***** STUDY MATERIAL *****

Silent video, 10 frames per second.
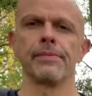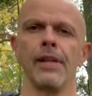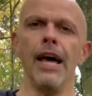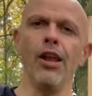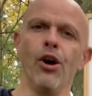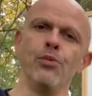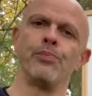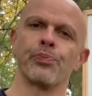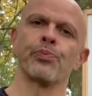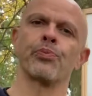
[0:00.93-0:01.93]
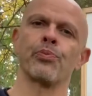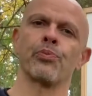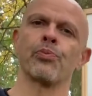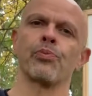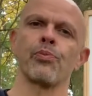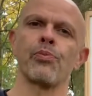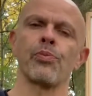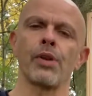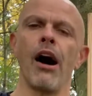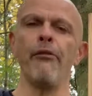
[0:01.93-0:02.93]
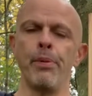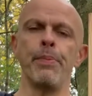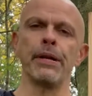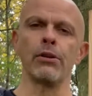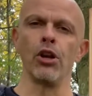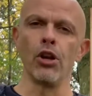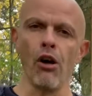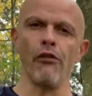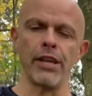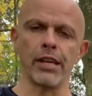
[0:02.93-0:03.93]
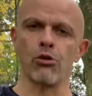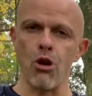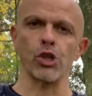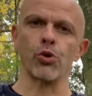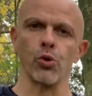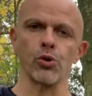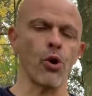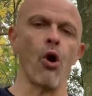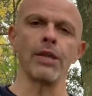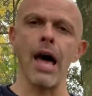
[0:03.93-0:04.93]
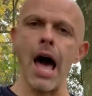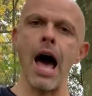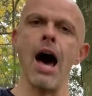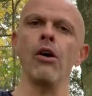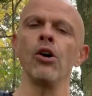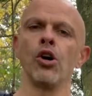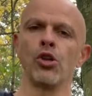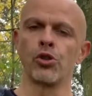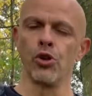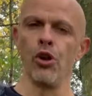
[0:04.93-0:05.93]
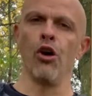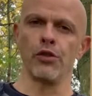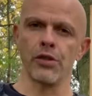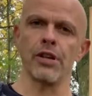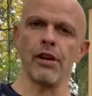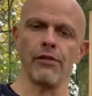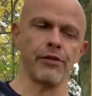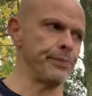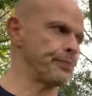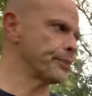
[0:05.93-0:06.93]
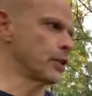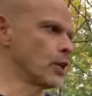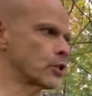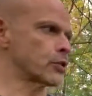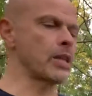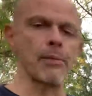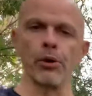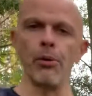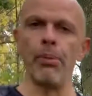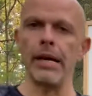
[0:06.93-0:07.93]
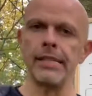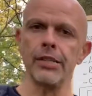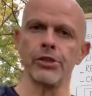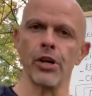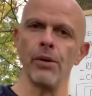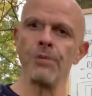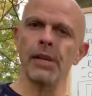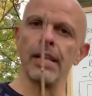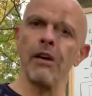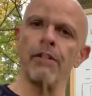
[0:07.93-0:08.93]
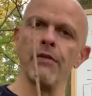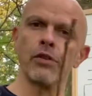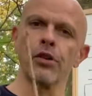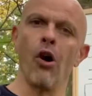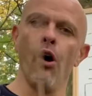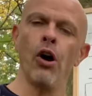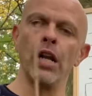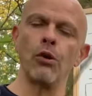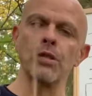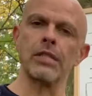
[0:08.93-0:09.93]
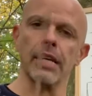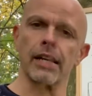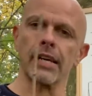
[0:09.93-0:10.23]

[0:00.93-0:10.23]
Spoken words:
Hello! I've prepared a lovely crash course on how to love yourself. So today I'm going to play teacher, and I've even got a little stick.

*****

> **PROBLEM REQUIREMENTS**
Every line above is to be given again exactly, apart from the pictures.

> **ANSWER TO THIS EXERCISE**
Silent video, 10 frames per second.
[0:00.93-0:01.93]
[0:01.93-0:02.93]
[0:02.93-0:03.93]
[0:03.93-0:04.93]
[0:04.93-0:05.93]
[0:05.93-0:06.93]
[0:06.93-0:07.93]
[0:07.93-0:08.93]
[0:08.93-0:09.93]
[0:09.93-0:10.23]

[0:00.93-0:10.23]
Spoken words:
Hello! I've prepared a lovely crash course on how to love yourself. So today I'm going to play teacher, and I've even got a little stick.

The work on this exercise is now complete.